The situation would be "dramatically worse" in high-cost cities like Toronto, Vancouver and Calgary, where young homeowners are taking on the largest mortgages, the study says.

Middle-aged homeowners in their 40s, 50s and 60s would stand to lose the most money. Mr. Macdonald estimates they will lose an average of $70,000 to $80,000, as a result of owning more expensive homes. But that would only represent 23 per cent of their net worth, given that older Canadians tend to have more equity and less debt, and have less of their net worth tied up in real estate than younger homeowners. For those in their 60s and 70s, a 20-per-cent fall in prices would mean a drop of only 10 per cent of their net worth.

Governments must prioritize helping Canadians reduce their high levels of household debt if they hope to protect young families from the devastating effects of falling home prices when mortgage rates eventually begin to rise, Mr.

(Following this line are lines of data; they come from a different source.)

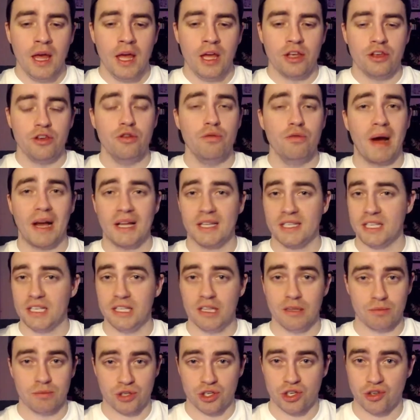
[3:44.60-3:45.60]
You might see
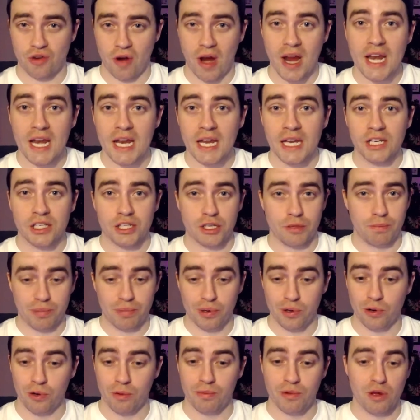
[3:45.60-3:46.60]
them straining to
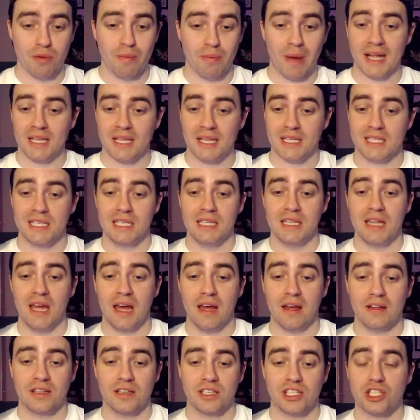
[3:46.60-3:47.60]
poop. You might see
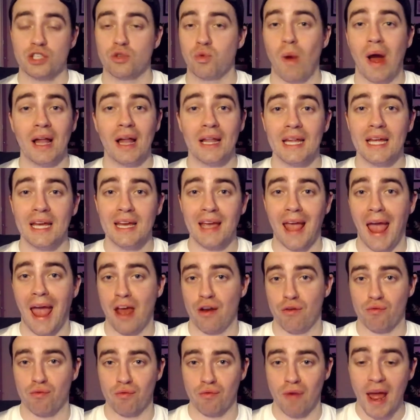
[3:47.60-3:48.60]
that swelling
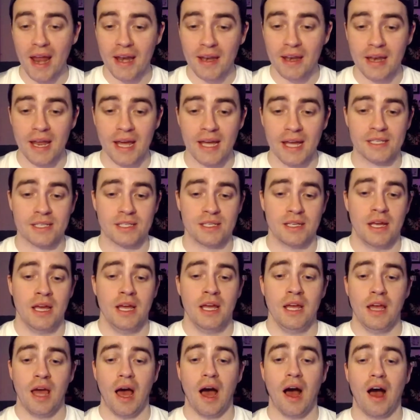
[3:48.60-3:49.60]
and redness,
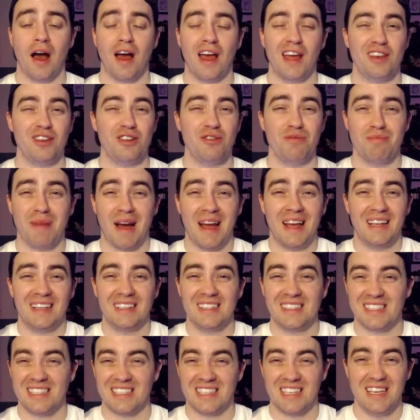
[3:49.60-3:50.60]
and you might
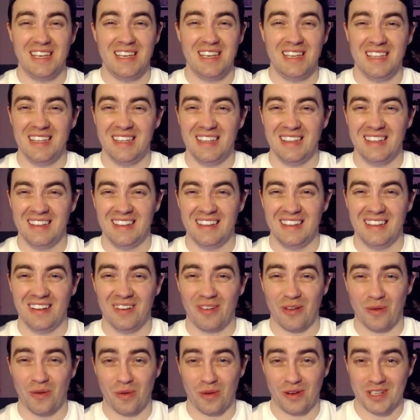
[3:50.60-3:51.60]
see
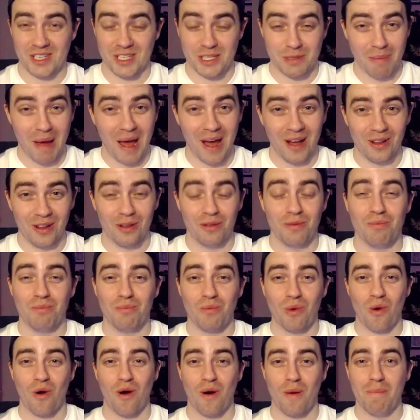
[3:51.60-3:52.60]
or smell
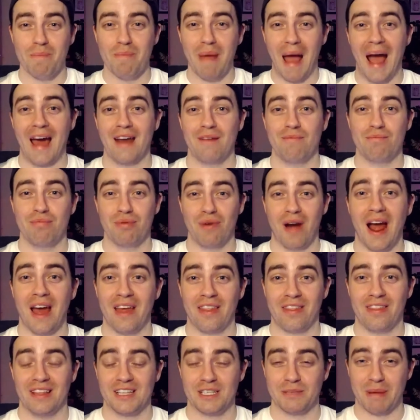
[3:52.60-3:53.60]
more bad
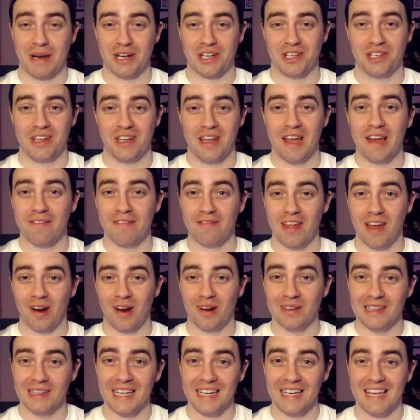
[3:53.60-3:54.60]
breath, especially if they are
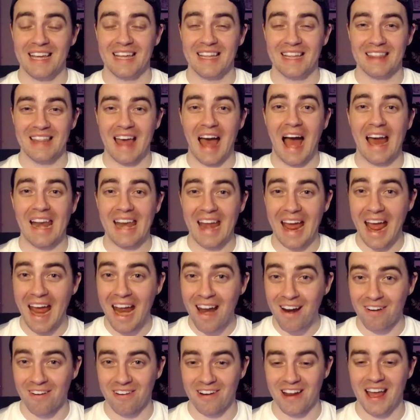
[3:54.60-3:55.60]
licking that
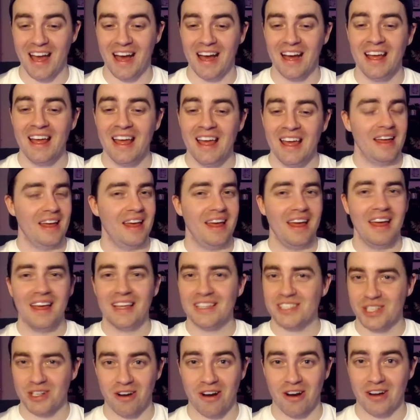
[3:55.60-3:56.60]
area.
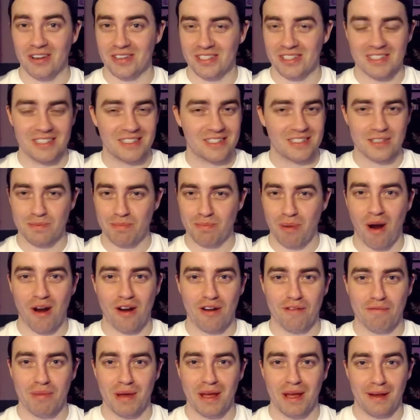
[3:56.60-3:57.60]
It's gross. This is part
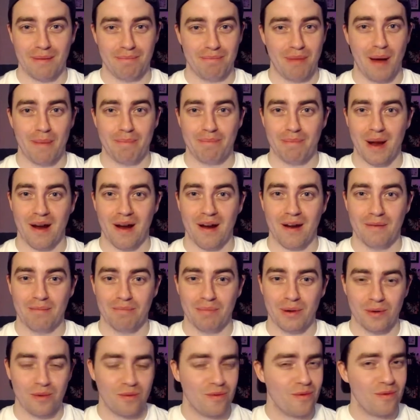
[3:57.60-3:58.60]
of being a pup parent,
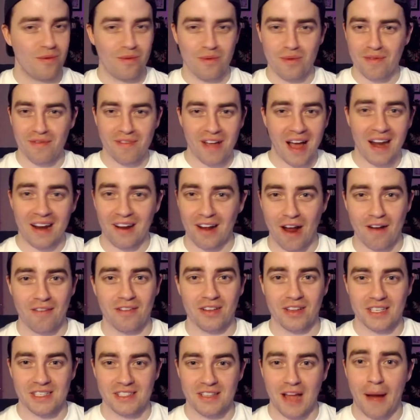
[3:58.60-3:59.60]
but we've got to cover
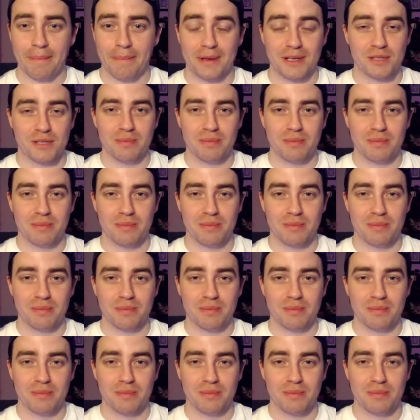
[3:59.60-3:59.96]
these topics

Macdonald writes. "We need to recognize that young families are the most likely group to be plunged underwater by a nasty housing correction," he says. "There is still time to plan for that tidal wave."

Federal programs introduced in the United States after the 2008 housing downturn gave unemployed homeowners the option to stop paying their mortgage for up to 12 months while they looked for a new job. Others programs allowed homeowners who were deeply underwater on their mortgages to walk away from their home with less of a hit to their credit score than a foreclosure.

A program that reduced the principal on the mortgages of struggling homeowners to reflect the new, lower value of their homes could be used to bail out Canadians in the same situation, Mr. Macdonald writes.

The U.S. Federal Housing Administration's Refinance for Borrowers with Negative Equity program flopped south of the border in the face of resistance from mortgage insurance companies – only 4,600 out of a million eligible homeowners ultimately qualified. Such a program could benefit young homeowners here, but it would likely need buy-in from Canada Mortgage and Housing Corp. to be successful, Mr. Macdonald says.